Backup is stuck at checksum for a long time

translator_bot · June 23, 2024, 3:12am

Note:
This topic has been translated from a Chinese forum by GPT and might contain errors.

Original topic: br 备份一直卡在checksum很长时间

| username: blaine

【TiDB Usage Environment】Production
【TiDB Version】v5.2.0
【Encountered Problem】BR full backup keeps on checksum
【Reproduction Path】None
【Problem Phenomenon and Impact】
【Attachment】

This image shows it is stuck on checksum

This image shows the backup log, no errors found, but the total data size is only 288GB, not that large. However, it has been stuck at 98.95% during checksum for an hour. Is this normal? If I stop the backup process now, can I restore the data on the target end?

After waiting for about 6 hours, it finally completed.

, the checksum took longer than the backup itself. What could be the reason for this? The data size is not very large, only 290GB, yet the checksum took around 6 hours. It’s quite frustrating.
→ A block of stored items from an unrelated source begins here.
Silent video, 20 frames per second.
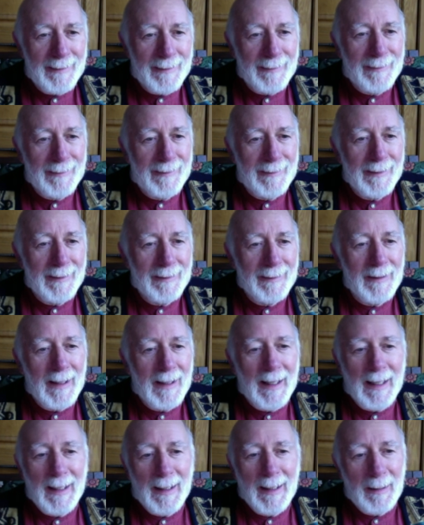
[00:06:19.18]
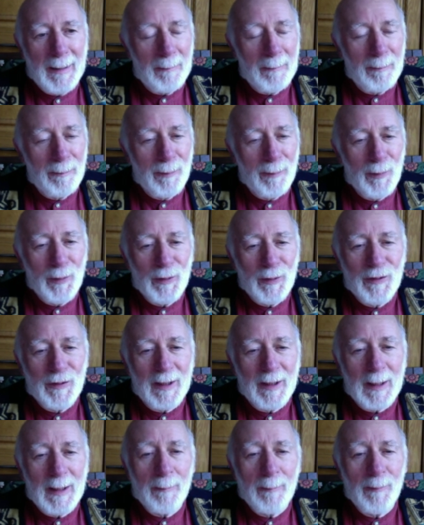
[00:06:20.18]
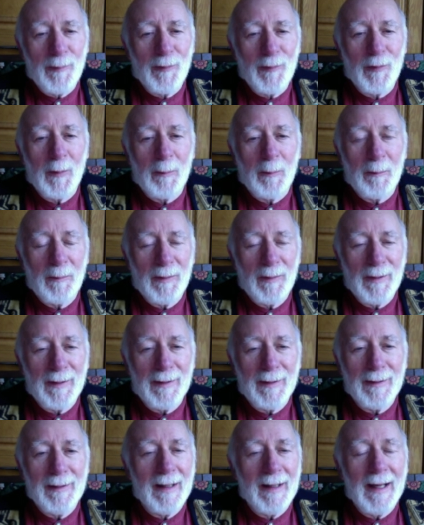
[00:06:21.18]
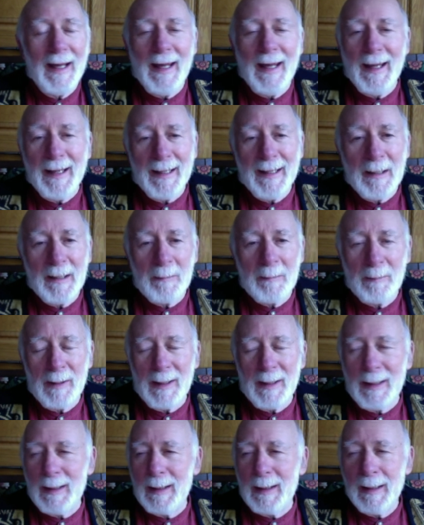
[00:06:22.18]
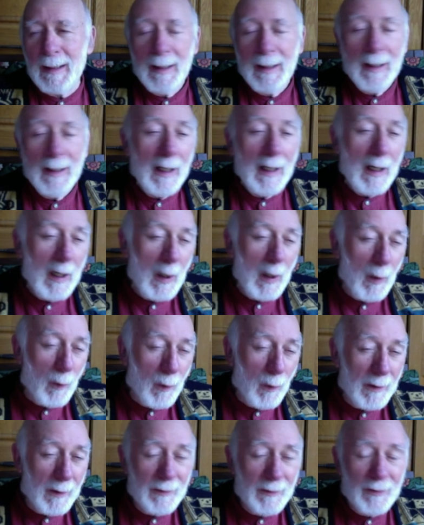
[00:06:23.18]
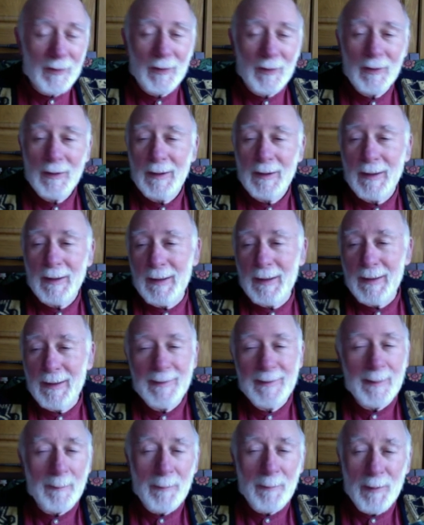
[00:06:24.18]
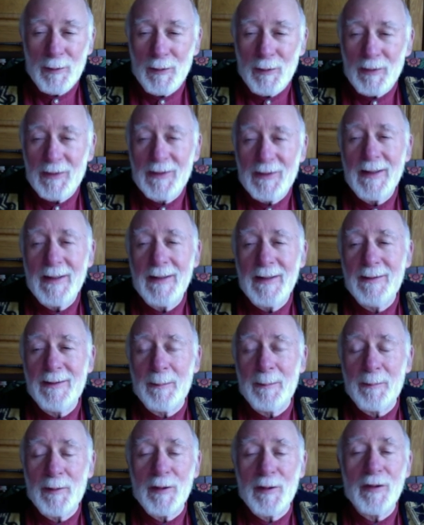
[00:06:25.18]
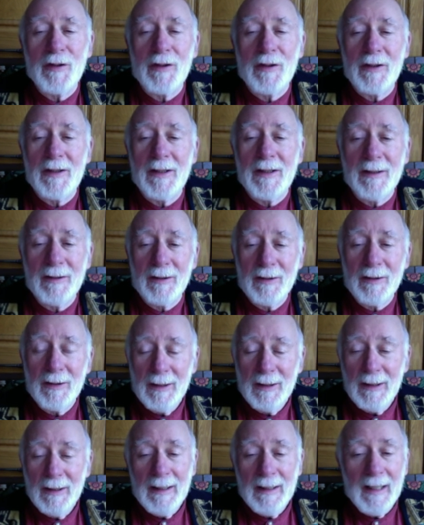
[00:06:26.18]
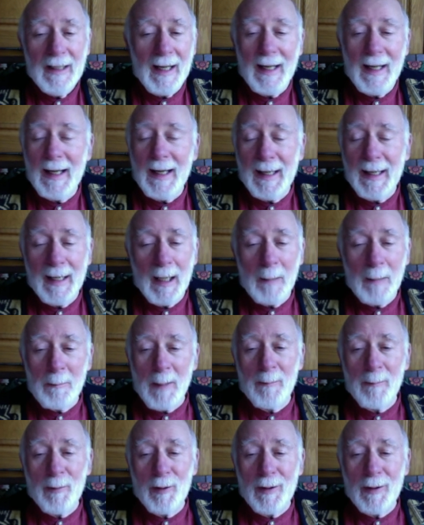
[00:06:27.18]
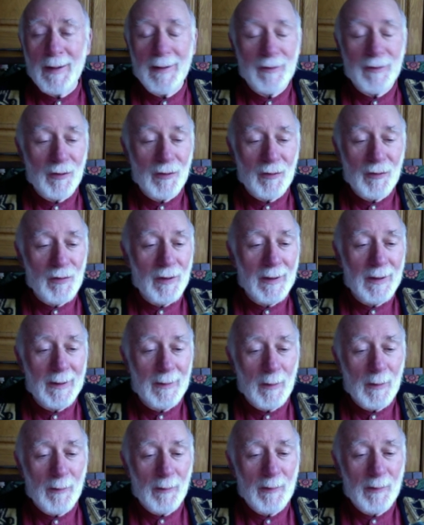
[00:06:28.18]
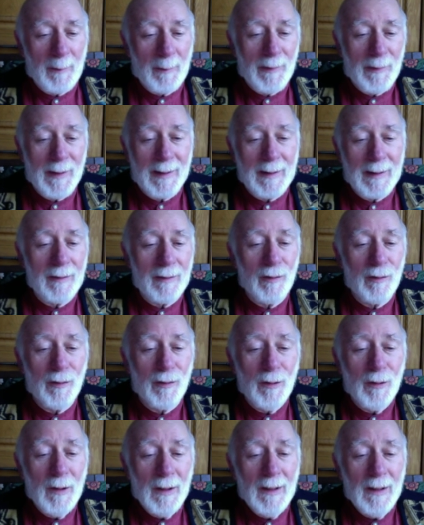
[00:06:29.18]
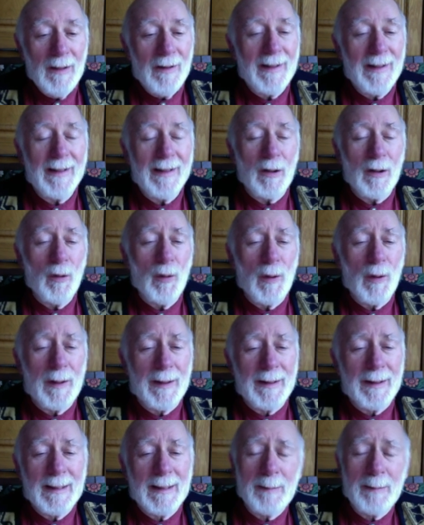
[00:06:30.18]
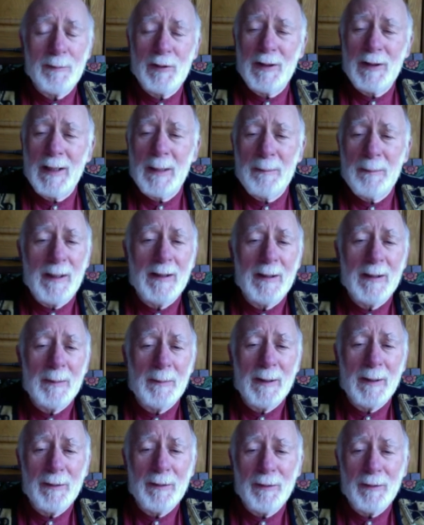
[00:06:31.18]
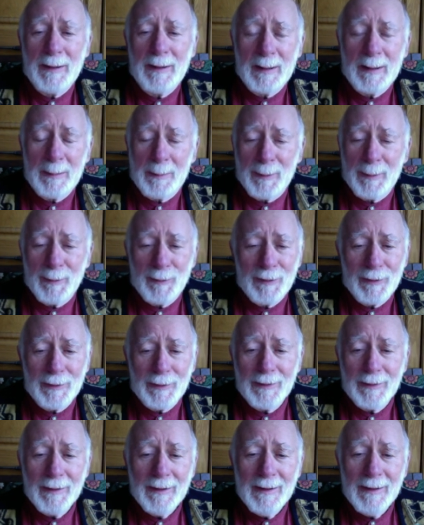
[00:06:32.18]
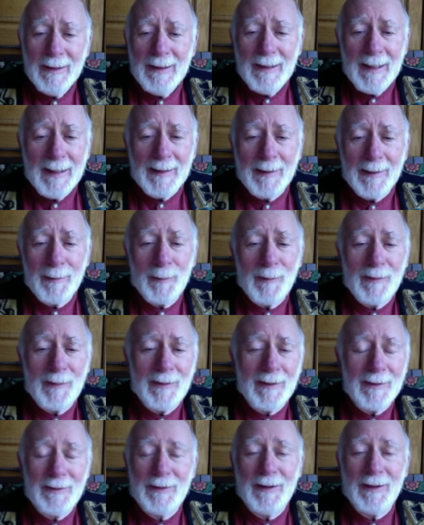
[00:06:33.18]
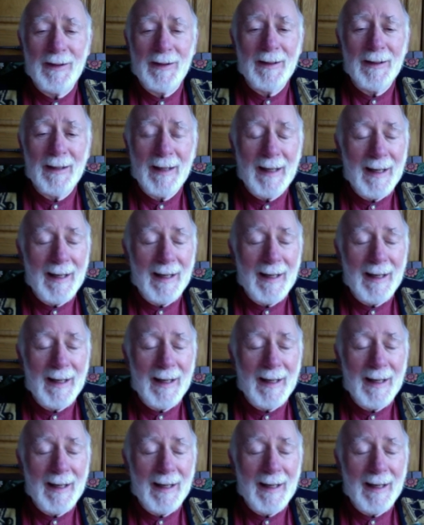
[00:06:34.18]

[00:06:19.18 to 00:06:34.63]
the things that poetry comes from, that it can be a word, something you see, something you hear, a memory just triggers off something that you think, oh, I can capture that better by writing about it. And this was such a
translator_bot · June 23, 2024, 3:12am

| username: yilong | Original post link

You can check the BR monitoring to see if any resources are insufficient. For example, whether the CPU or IO is fully utilized.

translator_bot · June 23, 2024, 3:12am

| username: Tank001 | Original post link

Check the resources, or see if there are other places calling it.

translator_bot · June 23, 2024, 3:12am

| username: Hacker007 | Original post link

Based on experience, IO bottleneck, I had a similar situation before.

translator_bot · June 23, 2024, 3:12am

| username: zhouzeru | Original post link

Take a look at the monitoring, we can only make blind guesses otherwise.

translator_bot · June 23, 2024, 3:12am

| username: alfred | Original post link

Does it take a long time to checksum every time you back up?

translator_bot · June 23, 2024, 3:12am

| username: neilshen | Original post link

BR performs checksum calculations to ensure the integrity of backup data.

Based on the current information, the slow checksum calculation may be due to the following reasons:

There is a large amount of historical data in the TiDB cluster, leading to slow data reading. You can check the GC configuration by executing select VARIABLE_NAME, VARIABLE_VALUE from mysql.tidb; and appropriately reduce tikv_gc_life_time. Refer to TiDB Garbage Collection (GC).
The CPU of the TiKV node does not support PCLMULQDQ or SSE 4.1 instructions. You can check this by running cat /proc/cpuinfo.

You can also skip the checksum calculation during BR backup by adding --checksum=false.